La société produit également la notice de la [7] qui précise le code type contexte ainsi que les rubriques à renseigner dans la DADS U. Cette notice fait apparaitre que le nombre d’actions doit apparaitre selon le code S40.G30.11.002 et que la valeur unitaire de l’action est déclarée suivant le code S40.G30.11.003.
Ainsi, analysé à la lumière de cette notice, le document DNARECTIFSPS (pièce n° 11 et pièces n° 14 à 66), que l’URSSAF ne conteste pas avoir reçu, fait apparaitre, pour chaque salarié, l’attribution d’actions, la valeur unitaire de l’action, la date d’attribution et la date d’acquisition définitive.

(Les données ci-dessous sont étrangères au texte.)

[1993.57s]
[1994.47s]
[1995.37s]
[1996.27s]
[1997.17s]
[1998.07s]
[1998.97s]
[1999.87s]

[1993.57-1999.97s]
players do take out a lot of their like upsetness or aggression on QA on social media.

Le nom des salariés concernés est également mentionné.
Il résulte de ces éléments que la société démontre avoir informé l’URSSAF de l’identité de ses salariés ou mandataires sociaux auxquels des actions ont été attribuées au cours de l’année civile précédente, ainsi que le nombre et la valeur des actions attribuées à chacun d’entre eux.

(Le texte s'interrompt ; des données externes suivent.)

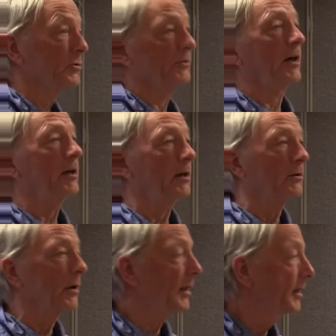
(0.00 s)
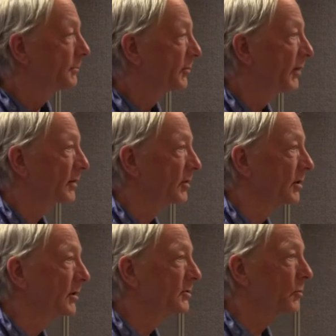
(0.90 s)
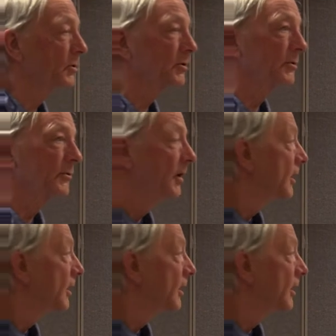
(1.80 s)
very early, provides an early source of,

Cette information étant intervenue le 28 mars 2014, soit dans l’année suivant l’année au cours de laquelle les actions ont été attribuées, la société [11] remplissait les conditions pour pouvoir bénéficier de l’exonération.
Il importe peu, à cet égard que cette information soit intervenue dans le cadre de la DADS 2013 et non 2014, dans la mesure où elle a été réalisée dans le délai prescrit.

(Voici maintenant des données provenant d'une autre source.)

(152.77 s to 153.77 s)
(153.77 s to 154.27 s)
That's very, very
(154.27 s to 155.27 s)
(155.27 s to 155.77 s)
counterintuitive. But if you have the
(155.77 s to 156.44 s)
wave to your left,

Par ailleurs, l’URSSAF ne peut se prévaloir des règlements intervenus par la société SAS [11], ces règlements étant intervenus à titre conservatoire et sans remettre en cause sa contestation.
Dans ces conditions, ce chef de redressement n’est pas justifié et sera donc annulé.
L’URSSAF [9] sera donc condamnée à restituer à la société [11] la somme de 37.410 € versée au titre de ce chef de redressement.
Sur les demandes accessoires
Les dépens de la présente instance seront mis à la charge de l’URSSAF [9] qui succombe à ses prétentions, conformément aux dispositions de l’article 696 du code de procédure civile.
Faisant application de l’article 700 du code de procédure civile, il convient également de condamner l’URSSAF [9] à payer à la société [11] la somme de 1 000 € en contribution aux frais non compris dans les dépens qu’elle a dû exposer pour l’application de la loi.
Compte tenu de la nature et de l’ancienneté du litige, l’exécution provisoire du présent jugement sera ordonnée.
PAR CES MOTIFS
Le tribunal, statuant par jugement contradictoire et en premier ressort,
DÉCLARE recevable le recours du 7 juin 2018 de la SAS [11], à l’encontre de la décision de rejet de la commission de recours amiable de l’URSSAF [9] relative à la contestation du chef de redressement n°11 consécutif à la lettre d’observations du 3 août 2017 pour la période des années 2014, 2015 et 2016;
REJETTE la fin de non-recevoir tirée de la prescription,
FAIT DROIT à la demande de la SAS [11] d’annulation du chef de redressement n°11 relatif à « Actionnariat : Attributions d’actions gratuites – conditions d’exonération »,
ANNULE le chef de redressement n°11 relatif à « Actionnariat : Attributions d’actions gratuites – conditions d’exonération »,
CONSTATE que la SAS [11] a procédé au règlement des causes du litige ;
CONDAMNE l’URSSAF [9] à rembourser à la SAS [11] somme de 37.410 euros outre les majorations de retard y afférentes ;
CONDAMNE l’URSSAF [9] à verser à la SAS [11] la somme de 1 000 € en application des dispositions de l’article 700 du code de procédure civile ;
CONDAMNE l’URSSAF [9] aux dépens de l’instance, en application des dispositions de l’article 696 du code de procédure civile ;
ORDONNE l’exécution provisoire de la présente décision ;
DIT que tout appel de la présente décision doit être formé, sous peine de forclusion, dans le délai d’un mois à compter de la réception de sa notification, conformément aux dispositions de l’article 538 du code de procédure civile.
Ainsi jugé et prononcé par mise à disposition au greffe le 4 décembre 2024.